Don’t Heart My Lover
Did I do something wrong? Please, tell me. Have I maddened the gods? Well, if so, I apologize. I mean, I'm all for taking my share of bullets, but can we maybe, possibly, allow time in between rounds?
I mean, seriously. Was getting the flu not enough? No? Well, fine. I'll take that. I suppose that's the fate of any man facing the change of season. But when you're single and vomiting your stomach out, the last thing you give a damn about is the concept of inevitability. Why? Well, because somewhere in the pit of your stomach, you know the inevitable is bound to happen - you're going to get a call from your ex, just to say hello and inform you he has a date.
Thank God I'm already kneeling in front of the toilet. But don't mind the multi-colored puke on the seat. Gays, we call that glitter!
"A date? That's...great!" I say, perfecting my pitch.
"Yeah, we met on a plane," he says. "And he's got one-up on you. He's a doctoral candidate."
Vomit. Vomit. Vomit. "You don't say?"
Yes, welcome to my life as a single. How soon my ex forgets my PhD in fellatio, even though his dick was the subject of my thesis. But I'm not going to say that. No! No! I'm going to pretend everything is peachy fucking keen, even if my temperature's risen 5 degrees in the last 5 seconds.
"Do you have any ideas about where I should take him?" he asks. "I haven't been out in forever."
"Uh, I have to go," I say.
"Because I...I have to go. Have fun tonight." Hanging up, I stumble out of the bathroom.
Where I'm headed, I don't know, but my father, planted on the couch, stops me.
"You're sick. Get back in bed!" he yells. On his feet, he trails me as I zigzag on the white tile. Crying, I try to lose him. "What's the matter?" he asks.
"What's the matter? WHAT'S THE MATTER? You know what, dad?" I say, turning violent in the kitchen. "There are some things I really don't need to hear in my 30's. Like I don't need to hear my dad telling me to get back in bed, and I don't need to hear my ex calling to tell me he has a freaking date!"
"Well, I told you not to answer the phone on the toilet," he chuckles. "It's never ends good."
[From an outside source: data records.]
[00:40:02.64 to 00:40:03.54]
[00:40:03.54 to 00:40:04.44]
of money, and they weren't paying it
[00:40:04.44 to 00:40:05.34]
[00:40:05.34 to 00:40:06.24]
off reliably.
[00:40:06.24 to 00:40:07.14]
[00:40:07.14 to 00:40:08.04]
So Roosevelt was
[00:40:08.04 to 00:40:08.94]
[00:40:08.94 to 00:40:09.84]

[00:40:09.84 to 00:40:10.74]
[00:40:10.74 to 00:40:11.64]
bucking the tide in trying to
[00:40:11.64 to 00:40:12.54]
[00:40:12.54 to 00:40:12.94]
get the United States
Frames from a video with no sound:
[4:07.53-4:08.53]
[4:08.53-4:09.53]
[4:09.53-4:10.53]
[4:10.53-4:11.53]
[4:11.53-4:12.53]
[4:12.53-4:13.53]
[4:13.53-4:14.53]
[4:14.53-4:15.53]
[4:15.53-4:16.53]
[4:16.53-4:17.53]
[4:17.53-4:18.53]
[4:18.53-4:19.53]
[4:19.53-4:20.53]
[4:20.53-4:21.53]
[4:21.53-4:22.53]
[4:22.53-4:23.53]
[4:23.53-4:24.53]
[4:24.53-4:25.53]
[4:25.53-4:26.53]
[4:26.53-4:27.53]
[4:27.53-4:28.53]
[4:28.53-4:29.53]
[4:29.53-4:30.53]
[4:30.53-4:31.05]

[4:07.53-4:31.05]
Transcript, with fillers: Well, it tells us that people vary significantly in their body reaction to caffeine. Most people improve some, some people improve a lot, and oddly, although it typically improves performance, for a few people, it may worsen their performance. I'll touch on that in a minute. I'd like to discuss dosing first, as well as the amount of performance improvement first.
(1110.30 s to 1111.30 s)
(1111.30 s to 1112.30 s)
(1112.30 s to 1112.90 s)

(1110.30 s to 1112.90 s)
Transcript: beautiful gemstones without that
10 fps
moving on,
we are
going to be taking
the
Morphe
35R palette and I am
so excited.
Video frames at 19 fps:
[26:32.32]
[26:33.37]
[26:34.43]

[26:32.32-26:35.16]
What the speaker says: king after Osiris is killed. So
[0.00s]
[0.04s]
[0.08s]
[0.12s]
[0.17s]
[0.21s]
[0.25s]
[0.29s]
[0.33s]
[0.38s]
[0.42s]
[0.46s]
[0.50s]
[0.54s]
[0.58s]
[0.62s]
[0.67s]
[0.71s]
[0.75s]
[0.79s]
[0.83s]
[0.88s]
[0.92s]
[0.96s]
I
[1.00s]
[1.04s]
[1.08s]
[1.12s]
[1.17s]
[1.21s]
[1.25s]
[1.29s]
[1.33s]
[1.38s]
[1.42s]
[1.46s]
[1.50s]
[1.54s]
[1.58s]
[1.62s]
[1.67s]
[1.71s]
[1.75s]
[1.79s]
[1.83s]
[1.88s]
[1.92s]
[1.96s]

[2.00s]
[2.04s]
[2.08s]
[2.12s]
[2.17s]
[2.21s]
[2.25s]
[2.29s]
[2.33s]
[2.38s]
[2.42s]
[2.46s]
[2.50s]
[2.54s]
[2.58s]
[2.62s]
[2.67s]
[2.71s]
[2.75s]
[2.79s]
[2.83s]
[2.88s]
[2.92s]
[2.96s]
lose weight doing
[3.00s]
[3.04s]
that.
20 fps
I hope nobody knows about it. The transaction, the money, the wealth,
"Ugh, you're enjoying this," I moan. Then dashing off to my room, I lock the door. Outside, I hear the footsteps of dad. Pacing back and forth, he reminds me that I'm not supposed to talk to my ex. It'll only worsen things, especially if I have still have feelings for him. "I don't have feelings for him," I respond. Then with a slug of flu medicine, I turn off the light, stirring for two hours until the nightmares hit. Each one, more unpleasant than the last, paints the image of my ex's happy face, cutting and slicing my heart. And yes, on several occasions, my entire body spasms to the point where I'm propelled out of bed, doomed to remain awake, thinking of his 'date'.
"Feeling better?" my ex texts the next morning.
I don't want him to know...to know that I'm mad with jealousy, with hatred, that this entire time apart, I never actually considered the possibility of losing him.
I don't want him to know, but then again, I do.
"Feeling better?" I text back. "Well, I was until my ex told me he had a FUCKING date!"
"Well, I never wanted to be your ex," he writes.
And I give him credit. "Hm. Good comeback," I admit, electronically. You see, the break up was my choice. I was young when I moved in with him. It was all a whirlwind - so quick, so fast. I was literally planning out my will and my funeral with him a year later. You see, he's a 'planner', and he wanted each of us to be prepared for the worst, just in case. But in this case, in the process of living for the future, I lost sight of the present day. I was drowning, in cat litter, in laundry, in dishes, and I resented him for it, resulting in a separation and a break-up, leading to paralyzed state, where I haven't been capable of going on one date in a year. And now, I find myself, miserable without him. Why? Why? Why? It seems I hadn't been prepared for the worst after all.
A phone call later, my ex tells me, "What happened? I gave you what you wanted, a family, because you said you didn't have one."
Yes, except for a brother who won't friend me on Facebook because people may think he's gay, and a dad who has trouble talking about anything 'gay' at all. But for now, dad tries, sensing my distress. Still, he's most uncomfortable, refusing eye-contact when he brings me orange juice.
"So, uh, what are you going to do?" dad asks.
"I don't know...I just want to go on a date."
"Then ask him out."
"Who? My ex? We were together for 8 years. Are you even allowed to do that? I left him. SHIT. It's a MESS. I'm a MESS."
"You think relationships are easy, that they always go smooth?" he asks. "So, you left him. So what? So you're sad, you're lonely, you miss him. That's the bed you made. YES, it's a mess." he says. "BUT, that doesn't mean you can't change the sheets and get back in it."
So thinking about it, I call him with a change of sheets and a change of heart.